What We Knew About Pakistan, Islamists and Bin Laden

Osama Bin Laden spent nearly six tranquil years hidden in a compound in Abbottabad, Pakistan. Since that came to light in May 2011, New York Times reporter Carlotta Gall has been chasing down leads to figure out what Pakistan knew about Bin Laden. Gall’s article vividly recounts the trail leading to the answer, but reveals more than that.

First, the answer: her search culminates with an unnamed source admitting that the Pakistani intelligence agency, ISI, “actually ran a special desk assigned to handle Bin Laden. It was operated independently, led by an officer who made his own decisions and did not report to a superior. He handled only one person: Bin Laden.” That may be the closest thing to a smoking gun that you might hope for, given the corruption and opacity of the Pakistani regime.

Which brings us to the other revelation: Pakistan’s post-9/11 alliance with the United States was a massive fraud. Pakistan had declared itself “with us,” but as Gall points out incidentally (echoing a view others have also expressed): “the strategy that has evolved in Pakistan has been to make a show of cooperation with the American fight against terrorism while covertly abetting and even coordinating Taliban, Kashmiri and foreign Qaeda-linked militants.”

The United States was neither speaking out against Pakistan nor changing its policy toward a government that was exporting terrorism, the [Pakistani] legislator lamented. “How many people have to die before they get it? They are standing by a military that protects, aids and abets people who are going against the U.S. and Western mission in Afghanistan, in Syria, everywhere.”

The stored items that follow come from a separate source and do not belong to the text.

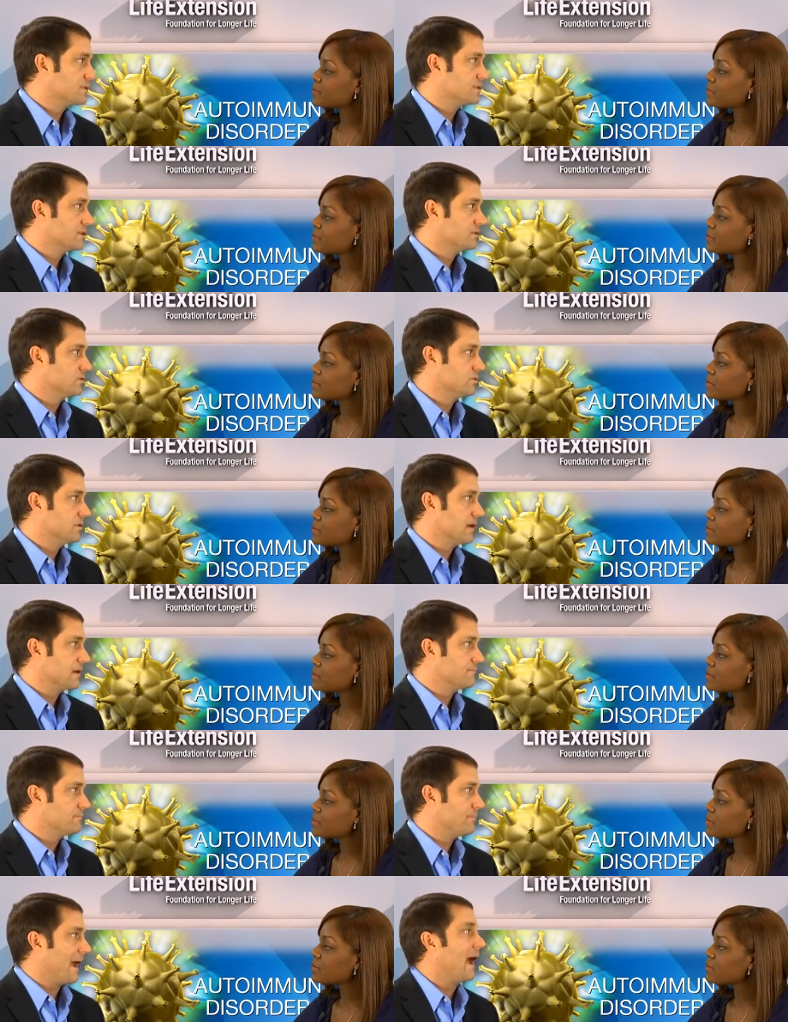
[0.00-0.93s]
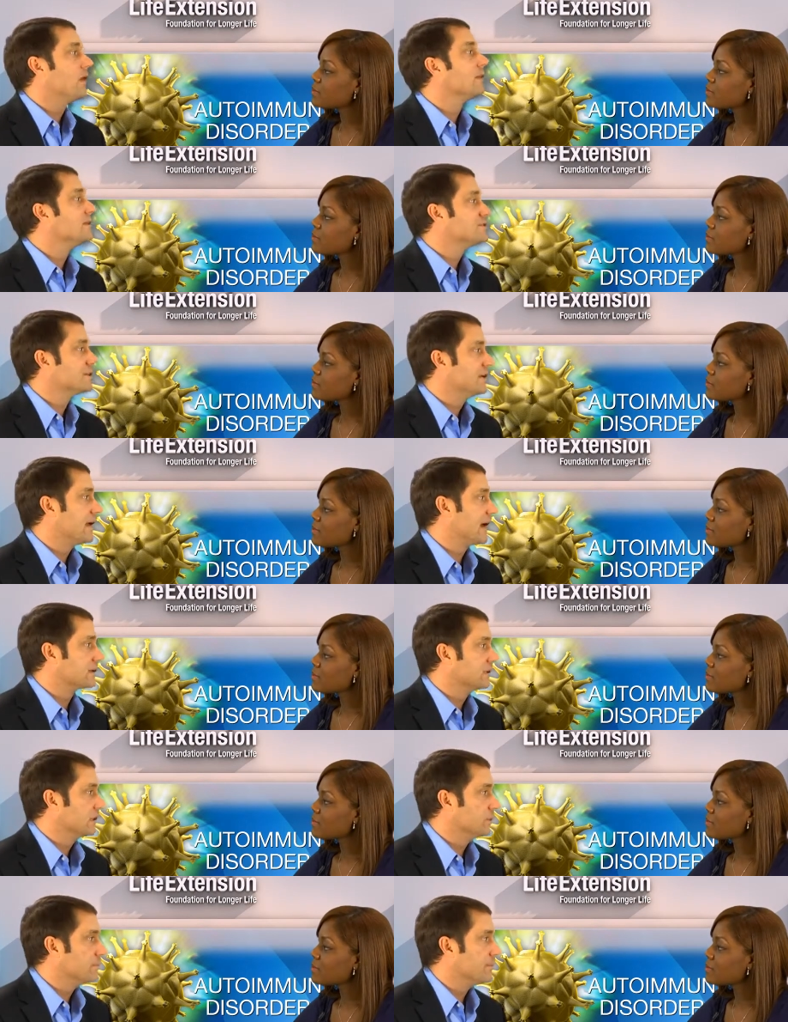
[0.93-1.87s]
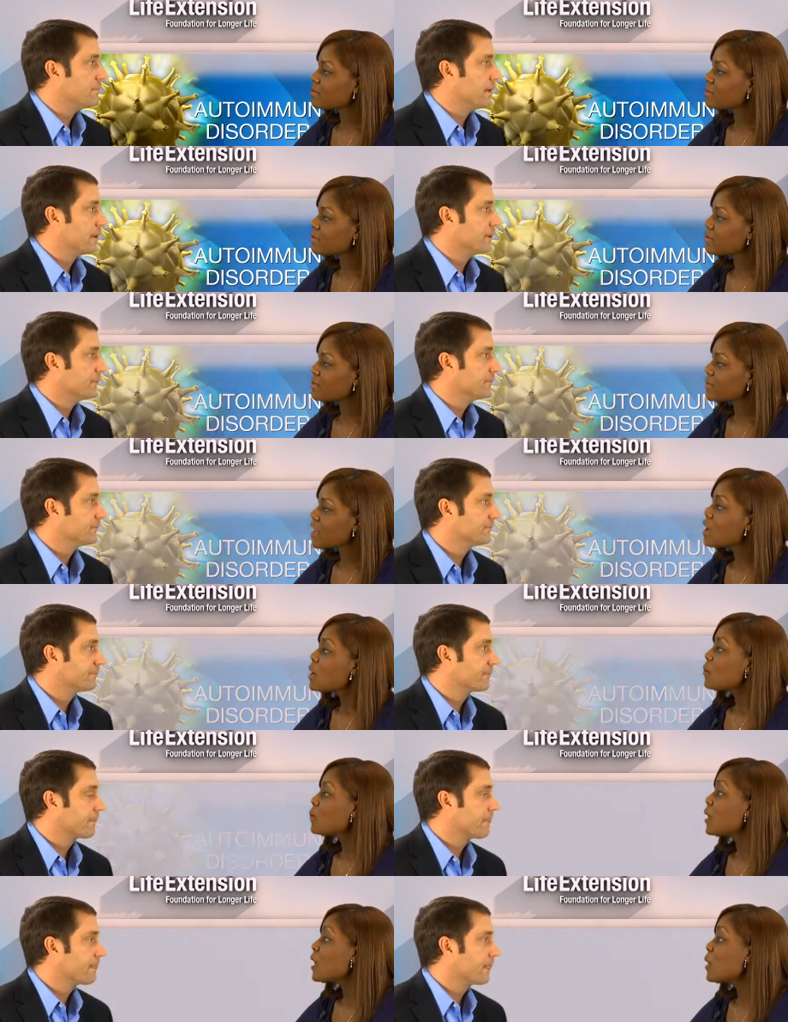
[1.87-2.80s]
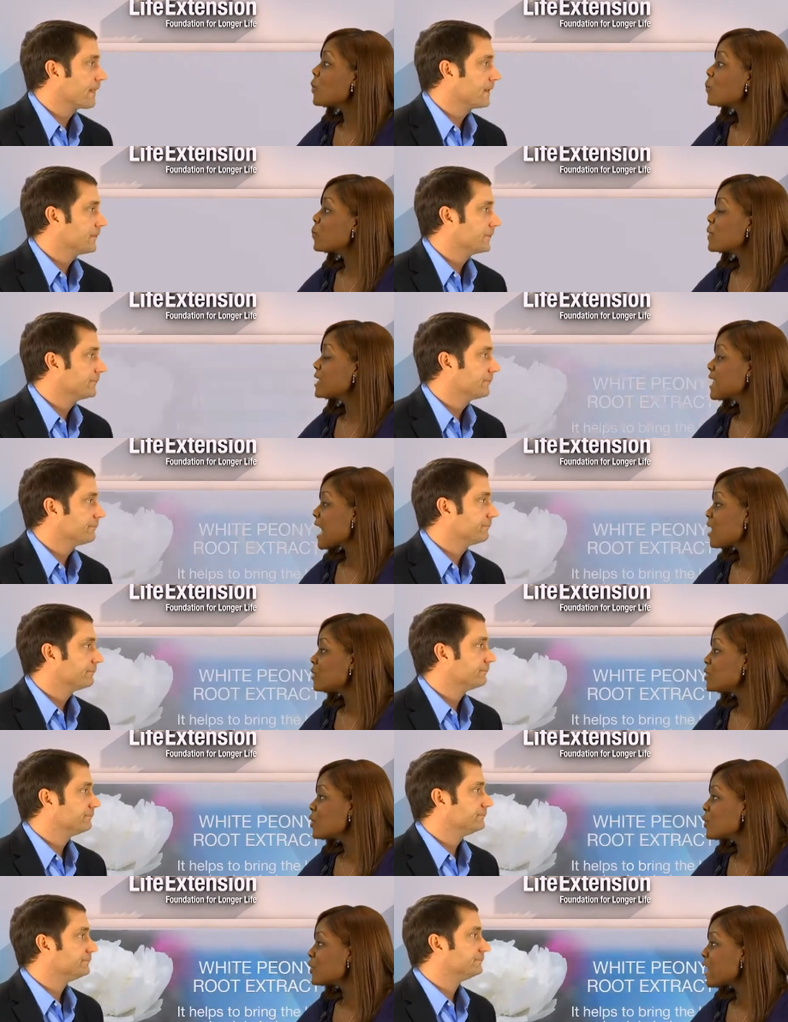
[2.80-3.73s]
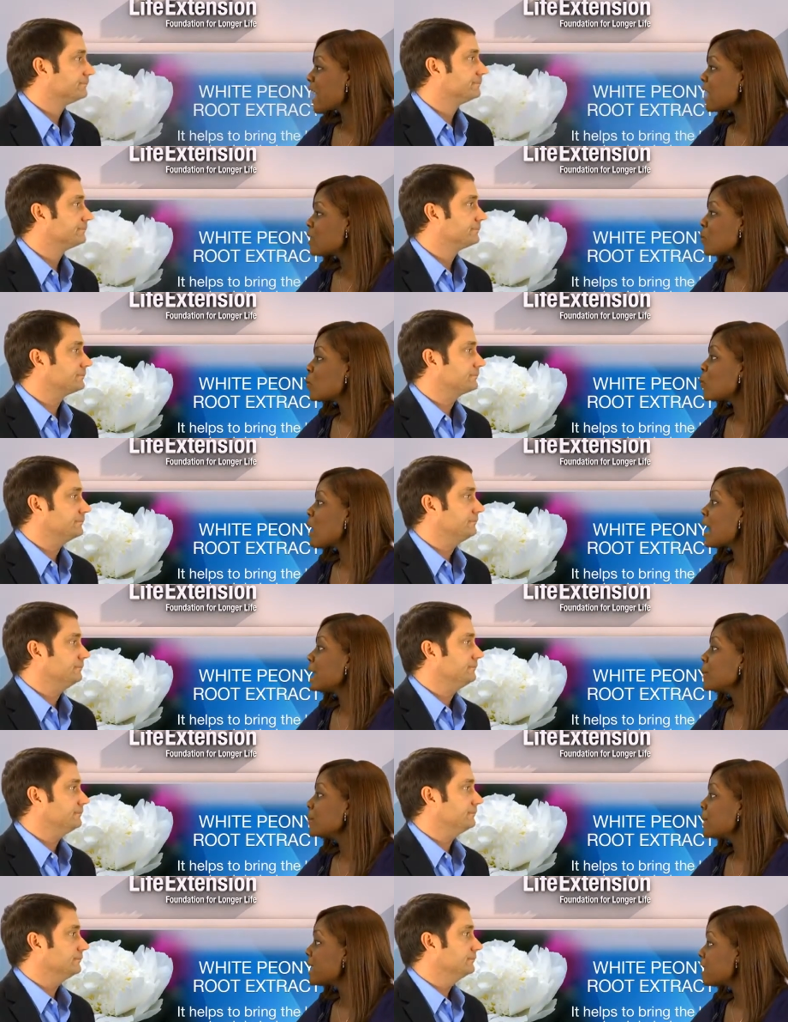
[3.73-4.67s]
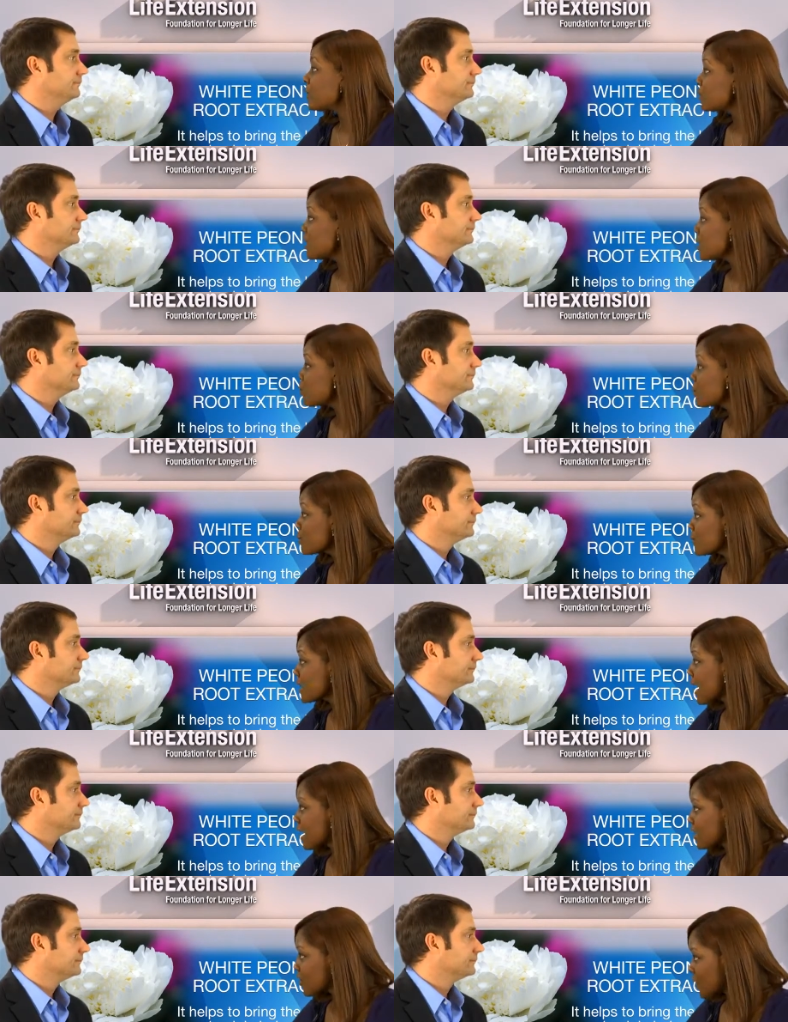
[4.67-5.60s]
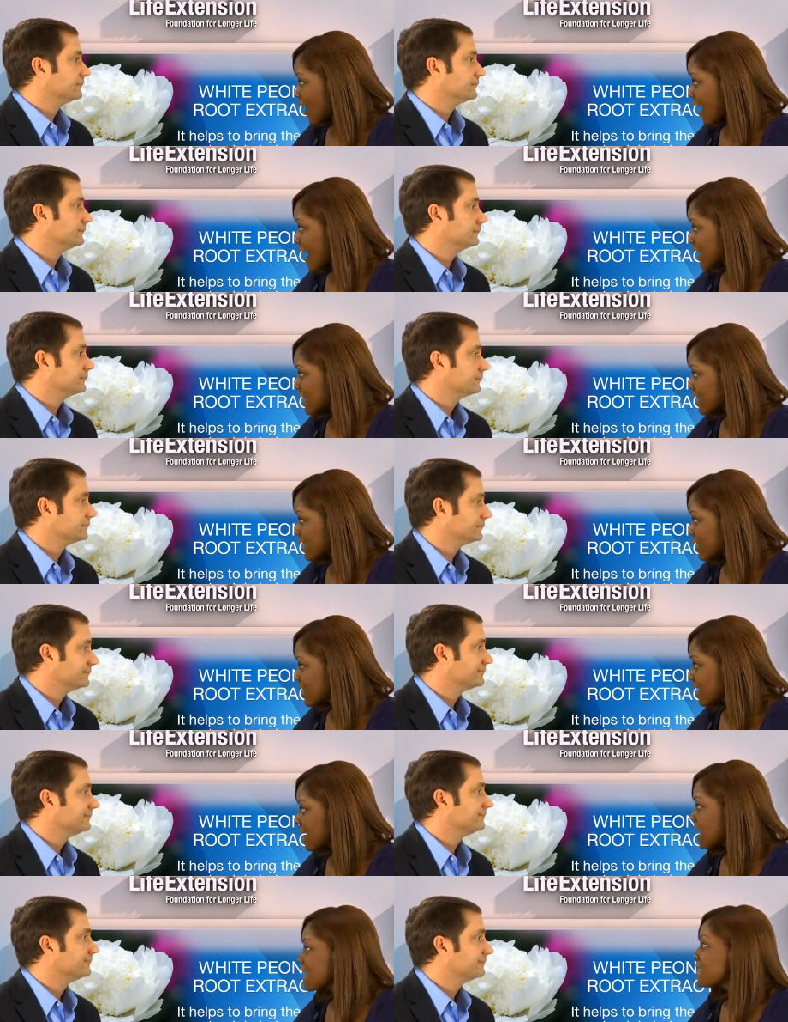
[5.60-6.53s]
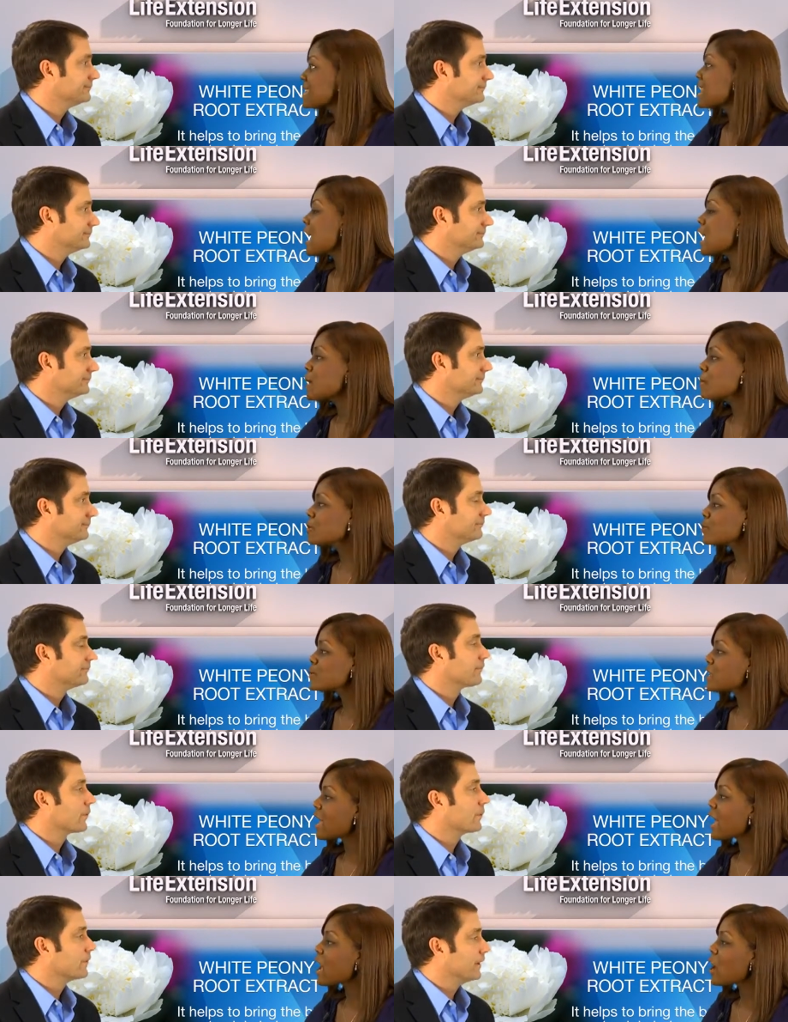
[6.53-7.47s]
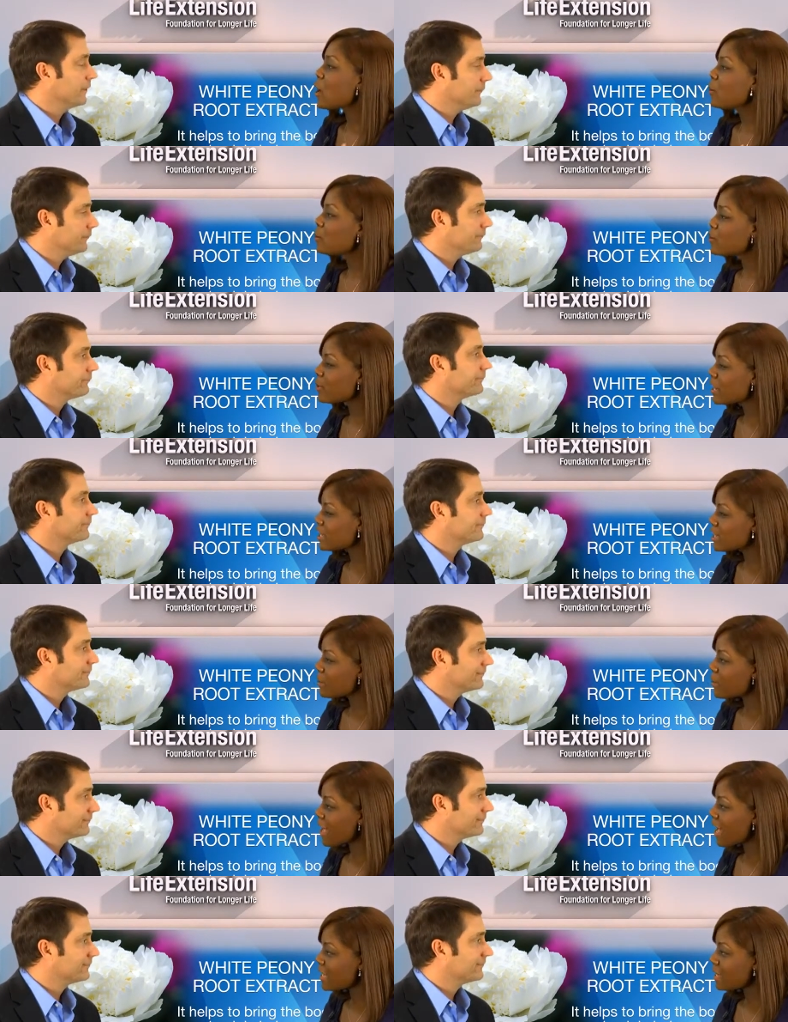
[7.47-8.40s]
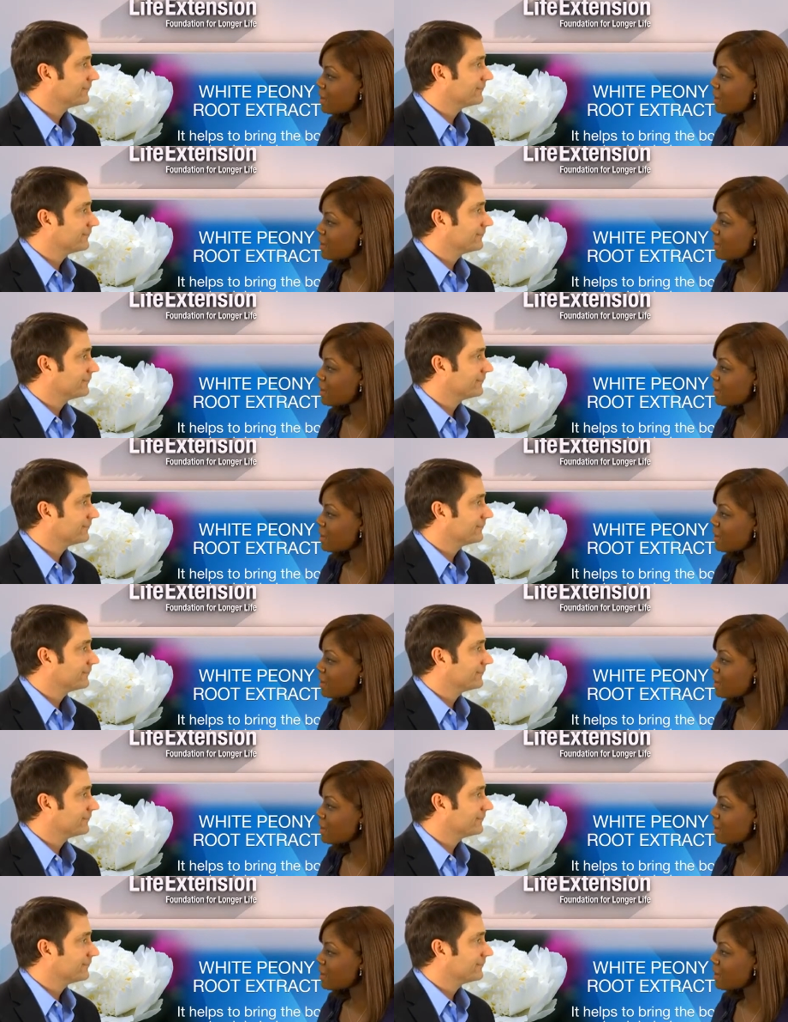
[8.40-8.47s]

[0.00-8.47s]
Speaker 1: to do that balancing act a little bit better?
Speaker 2: Well, we now know that white peony root extract is able to help bring the body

As I argue in Winning the Unwinnable War, Washington was a willing enabler of the fraud. The U.S.-Pakistan relationship was predicated on an evasion of the Pakistani regime’s character. After 9/11 the Bush administration wanted to believe that this corrupt regime, which had backed the Taliban, could transform itself overnight into a good regime. So we treated it as if it already had done so. The U.S. uncritically blessed the regime, while Pakistan paid lip-service to the notion of being allied with us. For the low, low price of $10 billion-plus, we acquired a new “ally” who turned around and betrayed us, repeatedly. (In the book I describe some of Pakistan’s overt betrayals.) We turned a blind eye. And kept doing that. But wishing away facts is futile.

You might recall that the Bush administration was widely critiqued for being (of all things) “moralistic” in its foreign policy. So much for that.